Ancora una volta si parte da uno statuto (quello dell’impresa dematerializzata, come prima da quello laborista, pur per fini diversi), ancora una volta lo scontro è fra due classi produttive, ancora una volta la lotta è per il dominio sui mezzi di produzione – che siamo noi: di qui la necessità di un nuovo sabotaggio, contro la merda che risiede in ogni nostro afflato apprendibile.
Non per essere patetici (anche perché in pensione non ci si va più tanto per volontà dell’INPS quanto per volontà della nuova costituzione materiale che ci regola) ma qui davvero ogni differenza (che non sia singolarità) si affievolisce come già il diritto soggettivo nell’oggettività paradossale del Codice Rocco.
Tutti abbiamo un tornio innestato nei polmoni malati, tutti ci troviamo a elaborare nuove forme di libertà (anche a nostra insaputa) e a goderne nello sfruttamento che pur ci uccide.
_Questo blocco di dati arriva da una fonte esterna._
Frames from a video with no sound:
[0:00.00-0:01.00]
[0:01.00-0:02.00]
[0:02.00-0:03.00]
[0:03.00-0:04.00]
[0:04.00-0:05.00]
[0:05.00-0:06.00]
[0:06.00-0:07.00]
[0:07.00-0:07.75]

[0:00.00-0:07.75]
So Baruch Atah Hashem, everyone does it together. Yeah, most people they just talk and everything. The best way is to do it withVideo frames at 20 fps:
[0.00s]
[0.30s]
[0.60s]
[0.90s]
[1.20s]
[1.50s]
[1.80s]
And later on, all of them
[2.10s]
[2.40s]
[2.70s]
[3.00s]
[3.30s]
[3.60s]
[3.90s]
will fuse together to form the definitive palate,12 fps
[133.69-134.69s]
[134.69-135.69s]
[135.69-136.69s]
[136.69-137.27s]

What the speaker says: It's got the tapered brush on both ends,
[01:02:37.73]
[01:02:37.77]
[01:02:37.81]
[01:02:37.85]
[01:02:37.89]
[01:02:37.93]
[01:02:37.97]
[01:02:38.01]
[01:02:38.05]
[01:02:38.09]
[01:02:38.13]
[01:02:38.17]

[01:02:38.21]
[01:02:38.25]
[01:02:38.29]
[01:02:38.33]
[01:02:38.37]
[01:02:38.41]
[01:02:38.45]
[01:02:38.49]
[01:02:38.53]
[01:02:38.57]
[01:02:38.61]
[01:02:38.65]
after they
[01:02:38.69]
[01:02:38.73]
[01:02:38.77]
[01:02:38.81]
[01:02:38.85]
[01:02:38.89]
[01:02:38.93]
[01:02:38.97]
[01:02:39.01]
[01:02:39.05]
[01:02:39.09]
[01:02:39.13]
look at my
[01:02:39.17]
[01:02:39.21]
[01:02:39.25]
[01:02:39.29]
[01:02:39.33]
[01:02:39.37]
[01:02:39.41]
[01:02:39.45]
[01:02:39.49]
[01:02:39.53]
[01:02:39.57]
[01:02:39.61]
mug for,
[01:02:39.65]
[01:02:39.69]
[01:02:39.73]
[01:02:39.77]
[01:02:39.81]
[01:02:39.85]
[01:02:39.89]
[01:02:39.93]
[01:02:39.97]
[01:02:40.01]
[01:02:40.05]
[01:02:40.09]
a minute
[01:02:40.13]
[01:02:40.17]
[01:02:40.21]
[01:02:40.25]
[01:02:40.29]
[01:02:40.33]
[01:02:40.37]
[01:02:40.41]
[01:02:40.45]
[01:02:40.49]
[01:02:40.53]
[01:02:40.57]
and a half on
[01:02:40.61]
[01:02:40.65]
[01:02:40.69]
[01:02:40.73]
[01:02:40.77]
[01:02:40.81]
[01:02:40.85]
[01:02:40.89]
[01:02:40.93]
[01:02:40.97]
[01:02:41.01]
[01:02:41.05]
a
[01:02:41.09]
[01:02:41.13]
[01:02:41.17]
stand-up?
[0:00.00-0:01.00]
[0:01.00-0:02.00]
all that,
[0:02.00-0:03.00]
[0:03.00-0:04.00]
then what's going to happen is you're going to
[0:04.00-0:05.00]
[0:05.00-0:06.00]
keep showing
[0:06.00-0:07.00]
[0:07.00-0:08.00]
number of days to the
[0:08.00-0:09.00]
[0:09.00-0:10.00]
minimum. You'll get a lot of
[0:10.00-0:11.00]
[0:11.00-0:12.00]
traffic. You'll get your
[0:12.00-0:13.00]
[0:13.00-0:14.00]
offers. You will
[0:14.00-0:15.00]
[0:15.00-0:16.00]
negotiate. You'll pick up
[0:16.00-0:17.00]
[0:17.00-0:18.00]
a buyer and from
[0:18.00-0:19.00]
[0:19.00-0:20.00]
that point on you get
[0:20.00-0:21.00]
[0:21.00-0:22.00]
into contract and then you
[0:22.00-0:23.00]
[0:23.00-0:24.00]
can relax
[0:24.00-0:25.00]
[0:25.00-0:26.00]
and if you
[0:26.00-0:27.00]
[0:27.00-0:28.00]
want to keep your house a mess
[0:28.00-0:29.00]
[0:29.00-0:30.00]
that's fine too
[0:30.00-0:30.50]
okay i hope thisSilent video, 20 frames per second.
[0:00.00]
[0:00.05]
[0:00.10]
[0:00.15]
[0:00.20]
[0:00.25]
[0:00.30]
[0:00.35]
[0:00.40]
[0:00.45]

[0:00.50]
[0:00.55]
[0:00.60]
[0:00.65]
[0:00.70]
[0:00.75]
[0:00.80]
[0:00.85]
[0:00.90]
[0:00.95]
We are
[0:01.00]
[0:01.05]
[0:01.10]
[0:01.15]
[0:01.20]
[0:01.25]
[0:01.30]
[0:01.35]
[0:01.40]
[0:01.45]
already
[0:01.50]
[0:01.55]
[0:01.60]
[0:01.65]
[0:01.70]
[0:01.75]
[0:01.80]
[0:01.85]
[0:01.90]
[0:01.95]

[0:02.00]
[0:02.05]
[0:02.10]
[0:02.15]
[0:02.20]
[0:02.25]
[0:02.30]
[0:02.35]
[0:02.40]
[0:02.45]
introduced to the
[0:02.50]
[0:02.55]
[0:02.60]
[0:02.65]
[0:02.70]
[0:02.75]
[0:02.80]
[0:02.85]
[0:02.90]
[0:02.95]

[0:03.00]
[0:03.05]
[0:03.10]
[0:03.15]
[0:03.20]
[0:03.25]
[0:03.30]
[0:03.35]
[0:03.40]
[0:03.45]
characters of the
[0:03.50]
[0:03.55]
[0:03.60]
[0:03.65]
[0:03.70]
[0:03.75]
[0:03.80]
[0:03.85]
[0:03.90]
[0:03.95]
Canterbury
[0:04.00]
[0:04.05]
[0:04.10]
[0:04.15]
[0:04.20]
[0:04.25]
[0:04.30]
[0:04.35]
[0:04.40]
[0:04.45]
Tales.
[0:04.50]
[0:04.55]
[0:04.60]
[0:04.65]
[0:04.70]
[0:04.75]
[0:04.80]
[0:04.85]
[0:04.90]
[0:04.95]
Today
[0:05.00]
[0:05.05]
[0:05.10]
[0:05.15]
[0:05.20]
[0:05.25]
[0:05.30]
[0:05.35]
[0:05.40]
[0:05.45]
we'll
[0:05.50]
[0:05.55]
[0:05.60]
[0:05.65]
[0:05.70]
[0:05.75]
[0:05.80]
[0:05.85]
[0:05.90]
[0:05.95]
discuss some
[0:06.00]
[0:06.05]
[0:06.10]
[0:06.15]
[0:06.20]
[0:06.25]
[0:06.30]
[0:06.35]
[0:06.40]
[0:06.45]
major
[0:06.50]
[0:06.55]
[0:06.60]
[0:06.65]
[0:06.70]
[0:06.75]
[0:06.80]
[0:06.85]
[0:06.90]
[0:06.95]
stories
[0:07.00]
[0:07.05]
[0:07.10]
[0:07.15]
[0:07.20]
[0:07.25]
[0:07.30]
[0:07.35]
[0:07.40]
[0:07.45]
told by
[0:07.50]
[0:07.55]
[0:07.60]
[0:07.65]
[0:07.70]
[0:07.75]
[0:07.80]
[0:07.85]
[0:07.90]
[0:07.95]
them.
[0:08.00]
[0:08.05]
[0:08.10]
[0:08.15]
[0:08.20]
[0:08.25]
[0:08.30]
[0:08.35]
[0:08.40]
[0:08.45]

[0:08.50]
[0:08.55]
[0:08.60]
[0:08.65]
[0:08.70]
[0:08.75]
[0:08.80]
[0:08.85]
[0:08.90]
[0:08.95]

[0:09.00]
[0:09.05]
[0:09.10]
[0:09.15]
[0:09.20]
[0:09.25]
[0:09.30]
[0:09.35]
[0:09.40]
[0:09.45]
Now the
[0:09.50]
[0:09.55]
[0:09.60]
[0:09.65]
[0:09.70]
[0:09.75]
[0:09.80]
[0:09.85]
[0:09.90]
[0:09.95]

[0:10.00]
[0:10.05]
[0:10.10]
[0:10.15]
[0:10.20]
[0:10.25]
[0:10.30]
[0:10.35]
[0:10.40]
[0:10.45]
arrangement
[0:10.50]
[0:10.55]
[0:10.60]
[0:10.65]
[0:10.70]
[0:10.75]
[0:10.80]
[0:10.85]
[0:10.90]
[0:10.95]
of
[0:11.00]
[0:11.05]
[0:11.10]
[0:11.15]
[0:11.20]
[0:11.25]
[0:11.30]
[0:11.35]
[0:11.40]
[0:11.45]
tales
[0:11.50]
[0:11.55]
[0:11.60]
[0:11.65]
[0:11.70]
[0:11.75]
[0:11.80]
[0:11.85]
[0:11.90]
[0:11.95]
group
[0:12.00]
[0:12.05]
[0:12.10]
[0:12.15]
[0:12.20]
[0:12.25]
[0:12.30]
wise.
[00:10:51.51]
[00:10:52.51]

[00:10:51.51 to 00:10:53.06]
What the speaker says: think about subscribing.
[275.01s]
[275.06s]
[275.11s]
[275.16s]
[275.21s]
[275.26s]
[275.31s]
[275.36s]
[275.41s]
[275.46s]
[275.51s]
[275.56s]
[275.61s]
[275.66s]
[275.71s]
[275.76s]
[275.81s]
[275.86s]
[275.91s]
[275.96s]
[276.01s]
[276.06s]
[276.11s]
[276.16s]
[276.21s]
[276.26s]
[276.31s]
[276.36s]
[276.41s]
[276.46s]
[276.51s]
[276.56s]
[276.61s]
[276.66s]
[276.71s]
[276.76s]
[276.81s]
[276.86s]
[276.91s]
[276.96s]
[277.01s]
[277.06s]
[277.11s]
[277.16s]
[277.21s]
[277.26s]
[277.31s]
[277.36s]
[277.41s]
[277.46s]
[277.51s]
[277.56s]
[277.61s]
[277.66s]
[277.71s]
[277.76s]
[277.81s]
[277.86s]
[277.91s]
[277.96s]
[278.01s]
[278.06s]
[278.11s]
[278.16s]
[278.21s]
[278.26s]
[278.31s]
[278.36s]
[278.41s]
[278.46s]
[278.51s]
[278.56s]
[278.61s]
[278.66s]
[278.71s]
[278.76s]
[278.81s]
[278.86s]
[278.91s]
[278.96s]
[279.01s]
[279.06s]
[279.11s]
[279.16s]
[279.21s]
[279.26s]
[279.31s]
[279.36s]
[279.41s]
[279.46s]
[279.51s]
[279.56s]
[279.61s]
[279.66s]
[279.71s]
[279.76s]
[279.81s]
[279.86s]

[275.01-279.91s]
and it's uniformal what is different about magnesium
Non più tumori come alla SANAC (o a Taranto, per essere attuali, e il nuovo codice ARCELOR MITTAL appare plausibile laddove consente la non punibilità agli imprenditori assassini e non alla moltitudine che pure fa impresa e ben produttiva): confini, recupero delle modalità espressive del (fu) proletariato in termini piatti e “oggettivi”, protezione dell’attività di impresa solo se diretta allo stravolgimento degli affetti e della cura.
Ma se questo è il prezzo vogliamo la guerra, vogliamo vedere nessuno sottoterra (al limite alla Kolyma), ognuno al mondo deve essere libero di non sfruttarsi.